Sunday through Thursday nights, the service is open to anyone needing an escort from 7 p.m. to 1 a.m. Volunteers escort students from place to place sometimes beyond a one-mile radius off campus as safely as possible at night.
"My service has the potential to mean life and death to somebody," Walker said.
Helen Moultrie, a psychology senior, said she would not come to campus after nightfall if the service did not exist.
"I don't want to depend on my friends to drive me around all the time and I don't want to walk in the dark," said Amy Norris, a sophomore who hails the white mini-van regularly after working at Yokohama Rice Bowl on Speedway Boulevard. "Take advantage of it, because it's like a free cab ride and it's safe."
Escorting began Aug. 27 this year, before the third day of classes. In past years, service did not begin until after the second full week of school, Walker said, but adjusting the daytime service to coincide with the beginning of school to better serve students.
Since Walker became director May 1, he has implemented many changes in the Escort Service agenda.
"This service has the largest potential constituency in ASUA. I feel like it is my personal responsibility to change it and make it better," Walker said.

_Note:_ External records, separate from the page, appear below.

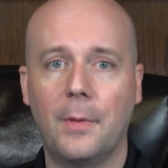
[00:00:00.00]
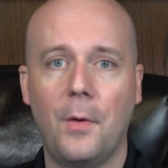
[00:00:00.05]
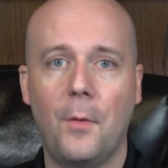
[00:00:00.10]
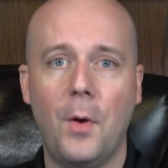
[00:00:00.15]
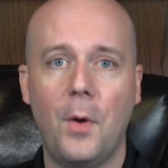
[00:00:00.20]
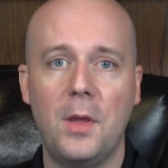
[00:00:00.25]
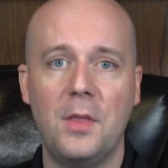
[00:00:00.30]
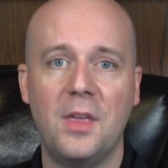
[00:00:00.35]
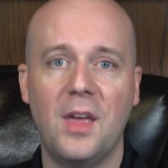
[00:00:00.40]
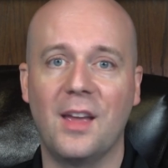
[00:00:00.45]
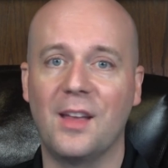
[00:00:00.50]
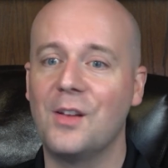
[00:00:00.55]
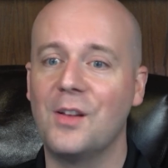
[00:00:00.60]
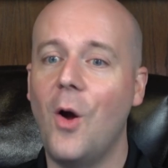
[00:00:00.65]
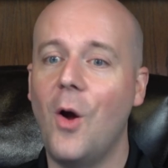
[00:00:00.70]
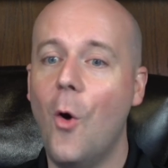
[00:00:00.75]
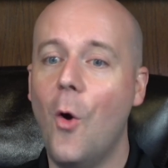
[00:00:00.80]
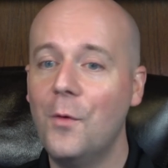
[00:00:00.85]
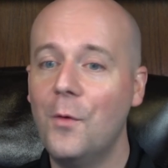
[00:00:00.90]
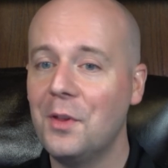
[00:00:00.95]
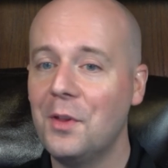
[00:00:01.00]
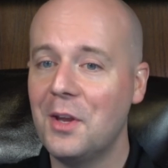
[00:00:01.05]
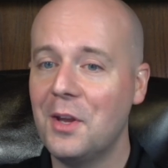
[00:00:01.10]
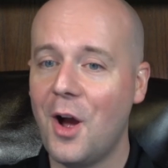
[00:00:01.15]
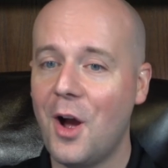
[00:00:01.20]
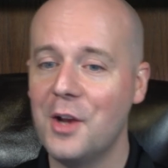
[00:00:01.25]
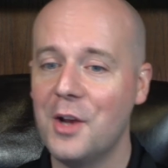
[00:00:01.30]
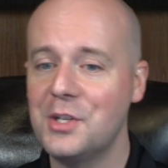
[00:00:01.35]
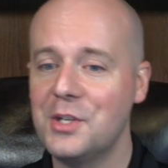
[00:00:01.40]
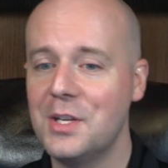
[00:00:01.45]
What do you think? Overly
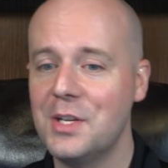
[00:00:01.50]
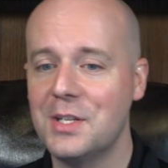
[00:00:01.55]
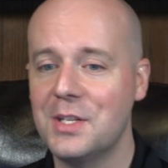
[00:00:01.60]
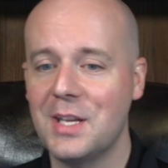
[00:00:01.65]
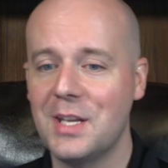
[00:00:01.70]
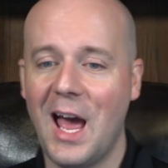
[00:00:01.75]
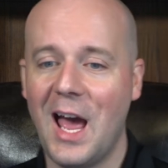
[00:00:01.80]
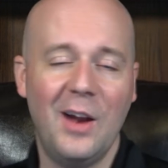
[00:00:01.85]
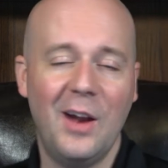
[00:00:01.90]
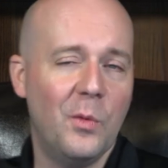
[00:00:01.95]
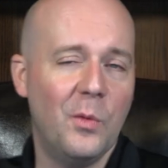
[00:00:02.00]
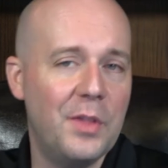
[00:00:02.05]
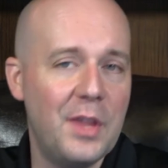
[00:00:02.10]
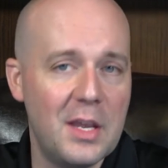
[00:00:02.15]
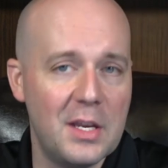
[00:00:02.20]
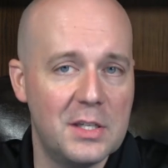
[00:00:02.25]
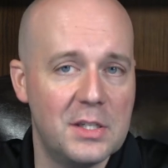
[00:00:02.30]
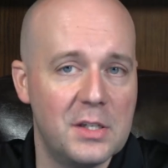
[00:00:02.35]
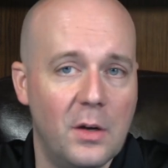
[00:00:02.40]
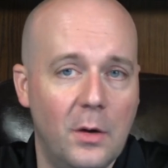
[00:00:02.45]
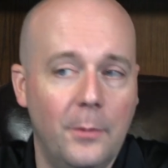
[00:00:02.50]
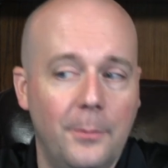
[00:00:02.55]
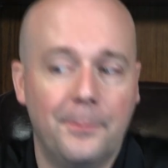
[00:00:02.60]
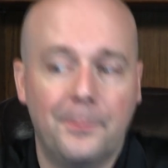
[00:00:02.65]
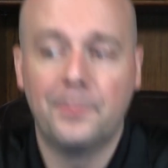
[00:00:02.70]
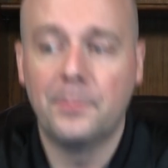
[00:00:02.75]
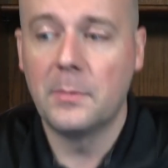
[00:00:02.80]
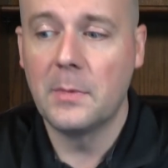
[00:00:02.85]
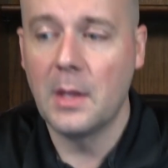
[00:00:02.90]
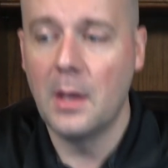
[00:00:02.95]
cautious? I don't think
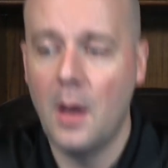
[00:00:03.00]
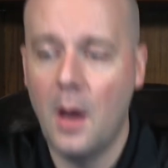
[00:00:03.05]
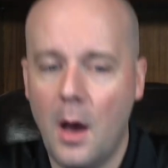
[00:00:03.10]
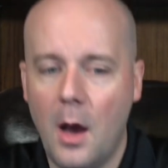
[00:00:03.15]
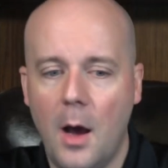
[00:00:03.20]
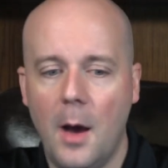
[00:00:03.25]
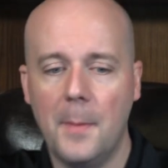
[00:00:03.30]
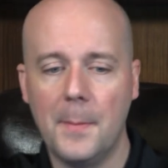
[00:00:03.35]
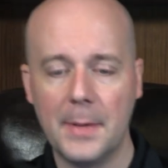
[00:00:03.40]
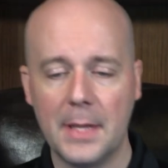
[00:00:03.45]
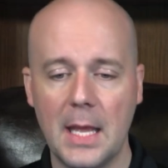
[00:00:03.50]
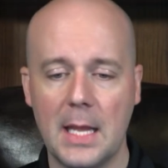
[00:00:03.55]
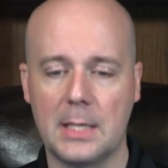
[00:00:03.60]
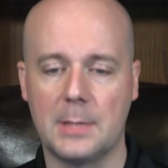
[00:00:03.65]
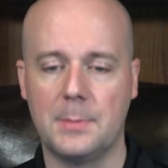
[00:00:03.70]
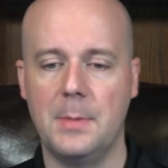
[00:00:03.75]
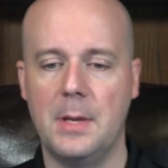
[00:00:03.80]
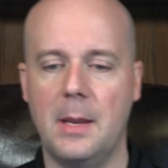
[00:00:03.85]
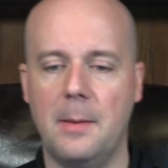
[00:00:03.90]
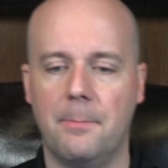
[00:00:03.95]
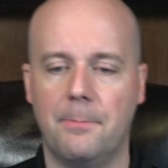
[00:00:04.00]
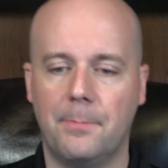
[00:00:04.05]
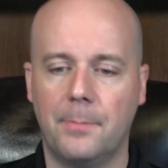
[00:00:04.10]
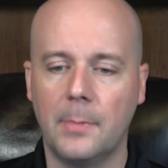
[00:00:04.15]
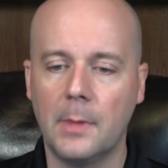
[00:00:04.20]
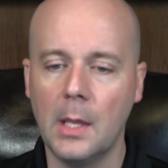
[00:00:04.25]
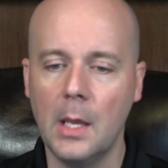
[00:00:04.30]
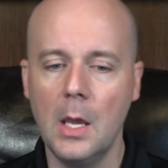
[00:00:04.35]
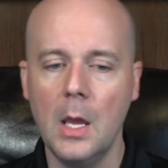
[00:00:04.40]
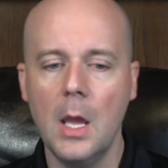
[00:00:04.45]
so. But that's me.
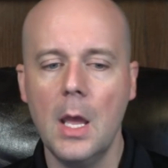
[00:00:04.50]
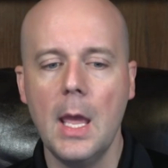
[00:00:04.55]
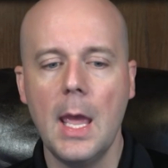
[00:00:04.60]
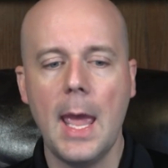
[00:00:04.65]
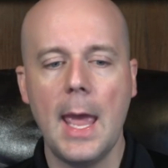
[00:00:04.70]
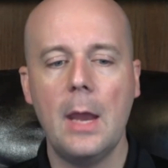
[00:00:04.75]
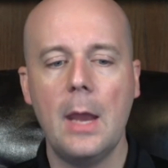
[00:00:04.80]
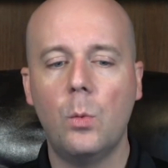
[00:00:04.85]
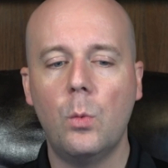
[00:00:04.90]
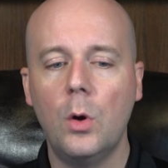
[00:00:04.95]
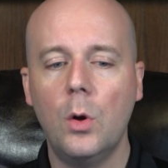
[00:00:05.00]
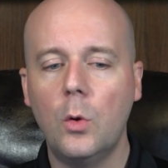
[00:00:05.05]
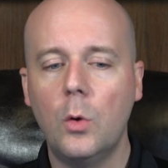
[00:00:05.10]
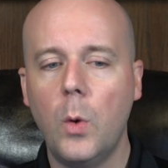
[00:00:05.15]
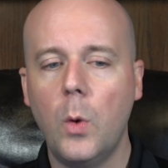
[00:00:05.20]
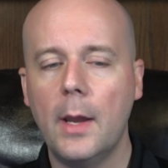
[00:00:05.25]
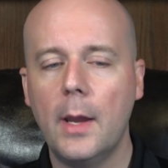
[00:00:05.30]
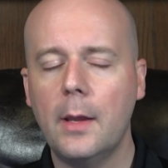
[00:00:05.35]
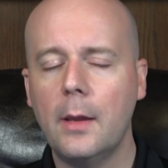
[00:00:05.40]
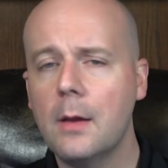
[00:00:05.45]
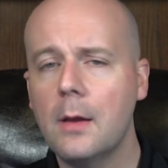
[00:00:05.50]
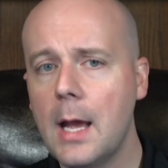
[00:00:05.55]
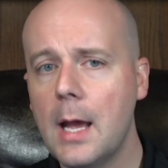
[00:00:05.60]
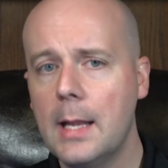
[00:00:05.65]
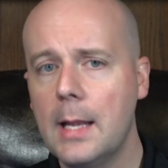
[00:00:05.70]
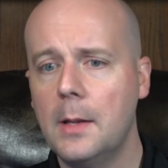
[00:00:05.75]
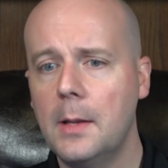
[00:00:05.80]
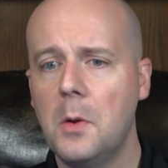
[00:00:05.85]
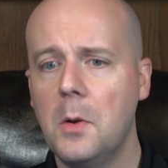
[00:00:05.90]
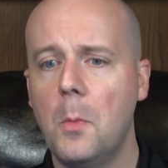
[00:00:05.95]
Hey, real quick,
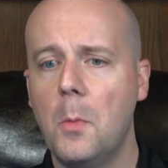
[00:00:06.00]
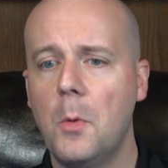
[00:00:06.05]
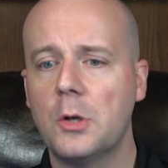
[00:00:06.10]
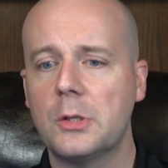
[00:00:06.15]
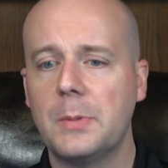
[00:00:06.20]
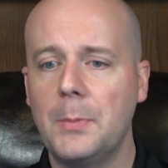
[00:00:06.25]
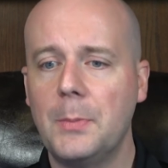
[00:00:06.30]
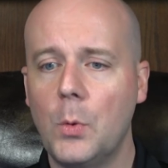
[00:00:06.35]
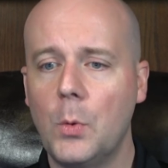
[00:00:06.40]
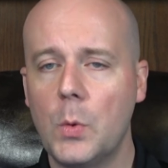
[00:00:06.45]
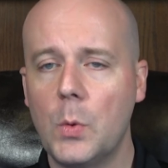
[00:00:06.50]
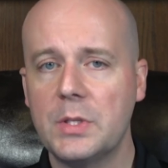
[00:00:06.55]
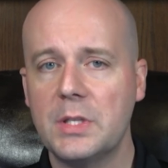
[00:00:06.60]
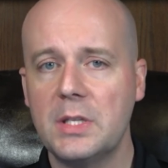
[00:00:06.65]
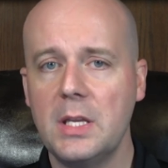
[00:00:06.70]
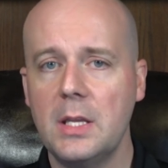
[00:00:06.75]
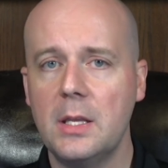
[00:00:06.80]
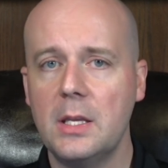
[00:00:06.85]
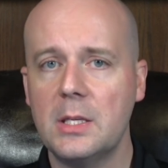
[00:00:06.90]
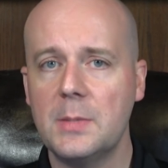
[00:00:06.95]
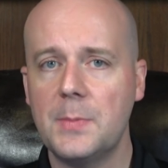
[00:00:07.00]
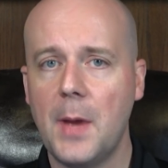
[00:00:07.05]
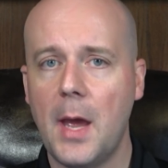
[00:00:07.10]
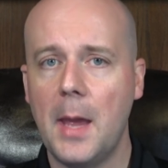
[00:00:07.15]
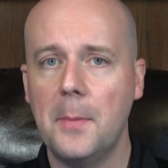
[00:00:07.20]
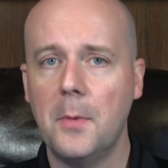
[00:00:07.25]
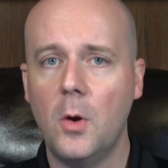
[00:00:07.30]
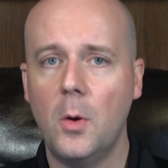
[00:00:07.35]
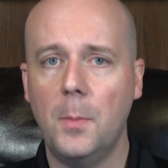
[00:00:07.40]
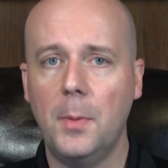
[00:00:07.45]
I know most people won't see this, but
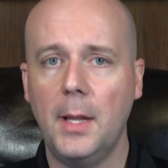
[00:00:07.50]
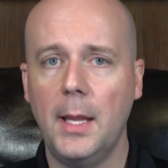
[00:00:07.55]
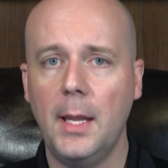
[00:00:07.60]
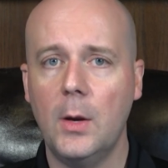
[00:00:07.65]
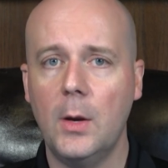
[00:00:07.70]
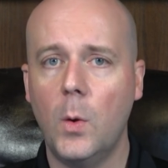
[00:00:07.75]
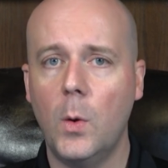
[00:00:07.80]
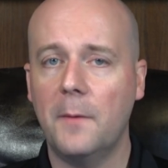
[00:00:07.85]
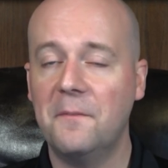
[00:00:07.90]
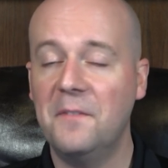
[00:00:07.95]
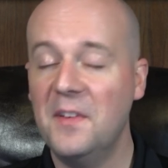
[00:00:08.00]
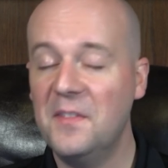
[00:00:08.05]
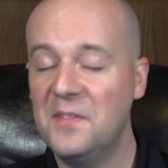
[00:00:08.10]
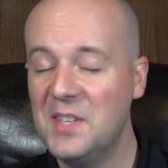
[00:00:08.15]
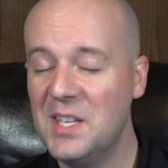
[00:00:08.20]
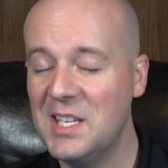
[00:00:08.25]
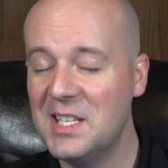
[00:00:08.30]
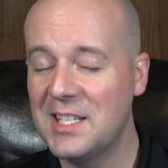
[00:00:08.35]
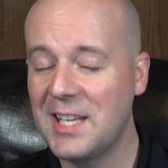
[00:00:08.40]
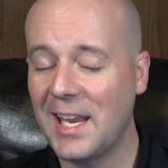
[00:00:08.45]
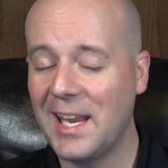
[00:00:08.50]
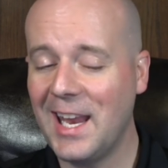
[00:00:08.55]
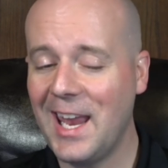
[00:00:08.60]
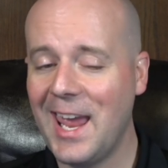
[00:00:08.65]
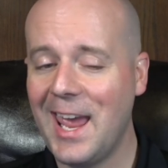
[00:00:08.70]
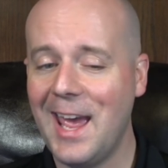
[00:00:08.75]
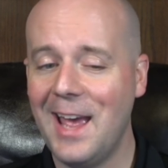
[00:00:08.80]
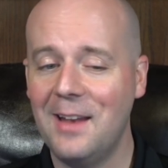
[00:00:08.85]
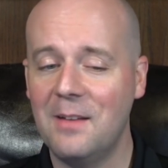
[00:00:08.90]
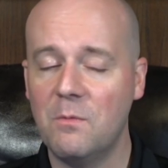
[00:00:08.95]
I'm going to play a quick 15-second
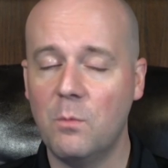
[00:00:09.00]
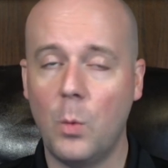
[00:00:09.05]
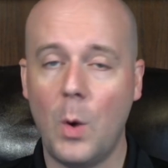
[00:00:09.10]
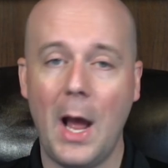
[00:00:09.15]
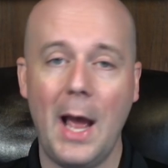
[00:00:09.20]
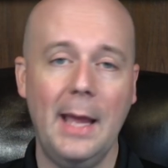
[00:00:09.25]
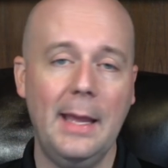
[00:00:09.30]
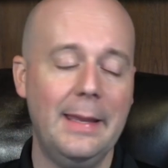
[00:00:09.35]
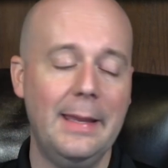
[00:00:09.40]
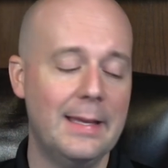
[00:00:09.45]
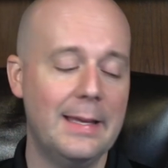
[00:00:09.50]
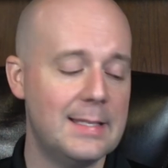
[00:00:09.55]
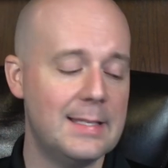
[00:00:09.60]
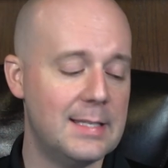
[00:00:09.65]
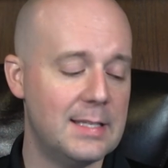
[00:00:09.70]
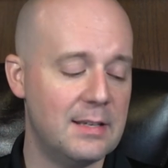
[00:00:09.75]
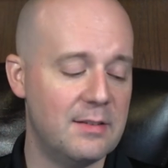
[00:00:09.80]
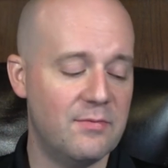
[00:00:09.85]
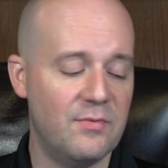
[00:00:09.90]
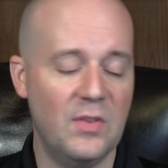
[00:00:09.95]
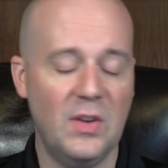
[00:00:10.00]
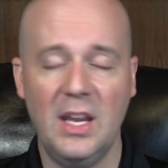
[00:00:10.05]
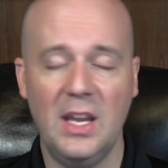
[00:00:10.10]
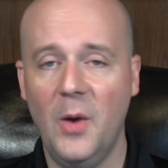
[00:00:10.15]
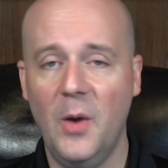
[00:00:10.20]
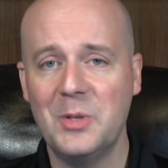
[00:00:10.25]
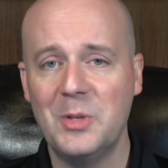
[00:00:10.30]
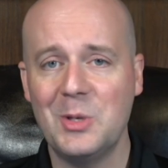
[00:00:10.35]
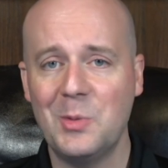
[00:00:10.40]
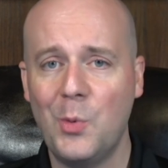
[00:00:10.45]
ad. Why? Because it
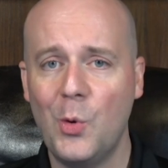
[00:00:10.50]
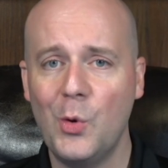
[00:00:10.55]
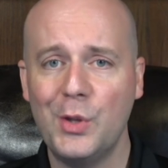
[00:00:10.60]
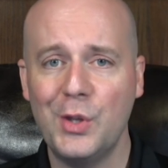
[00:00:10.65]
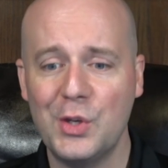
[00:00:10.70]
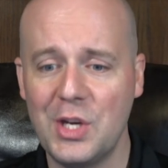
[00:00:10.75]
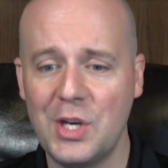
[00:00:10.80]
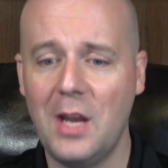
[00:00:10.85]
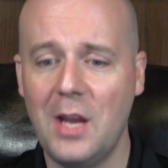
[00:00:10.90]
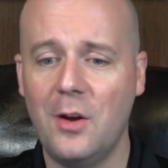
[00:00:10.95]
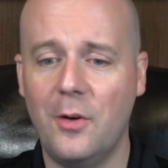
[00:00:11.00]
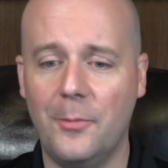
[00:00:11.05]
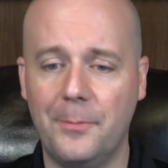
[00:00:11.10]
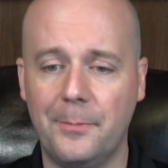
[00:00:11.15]
helps support the channel.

Among those changes, Walker said, "Outreach, publicity and recruiting are done on a larger scale." In his crusade for campus safety, Walker advertises his service to more than 65 groups, which include freshman orientations, large 100-level classes, sororities, residence halls, half a dozen clubs and the entire women's studies department.
Although most riders are women, Walker encourages men to use it also. He mainly visits fraternities to recruit volunteers.
"Compared with other campuses, our service is quite extensive," said Gaurav Parnami, a biology senior who volunteers to dispatch calls. "I like being part of such a good program."
The escort service receives $25,000 in federal grants to maintain the mandated escort service for the disabled by the American Disabilities Act, Driggs said.
In addition, Driggs has recommended an additional $5,000 from the ASUA budget to help fund the nighttime service.
"ASUA has invested much money into the Escort Service and I hope students will take advantage of the service and volunteer to help maintain its high level of performance," Driggs said.